- _Excerpted data_:
**********

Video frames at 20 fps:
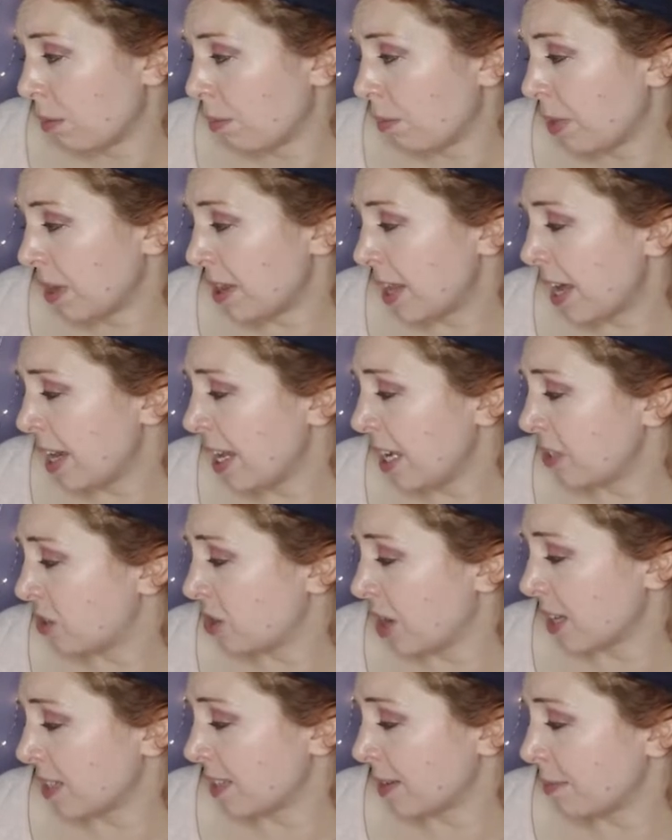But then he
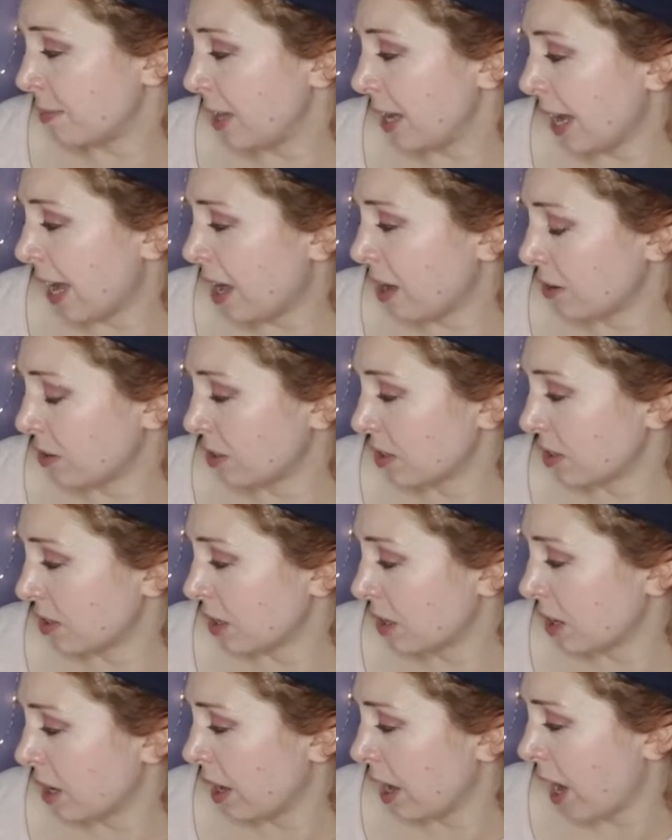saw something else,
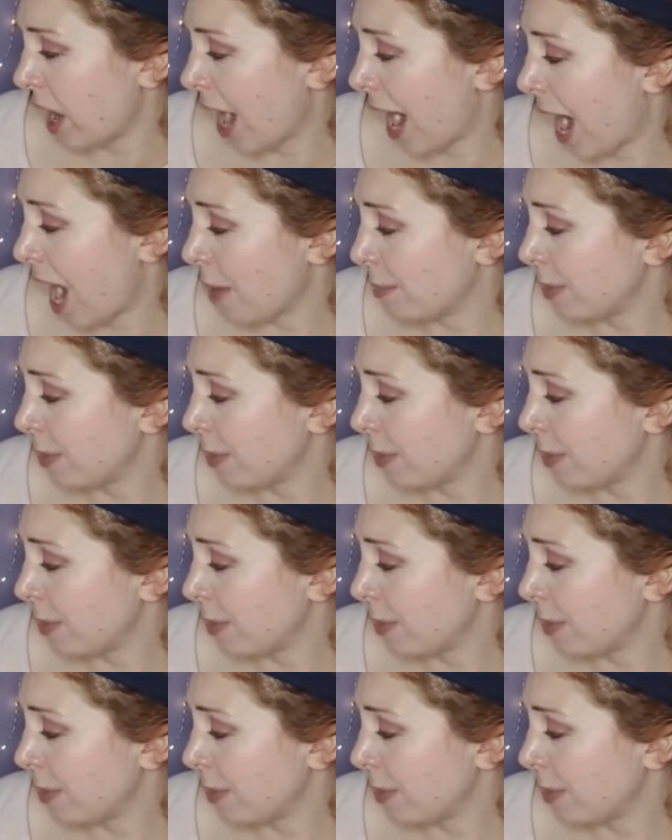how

**********

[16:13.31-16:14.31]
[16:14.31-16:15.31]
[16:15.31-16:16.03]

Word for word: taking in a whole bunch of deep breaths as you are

**********

- _Task statement_:
Return exactly the lines above from the line that has "[16:13.31-16:14.31]" through the line that has "Word for word: taking", inclusive, and nothing else.

- _Output_:
[16:13.31-16:14.31]
[16:14.31-16:15.31]
[16:15.31-16:16.03]

Word for word: taking in a whole bunch of deep breaths as you are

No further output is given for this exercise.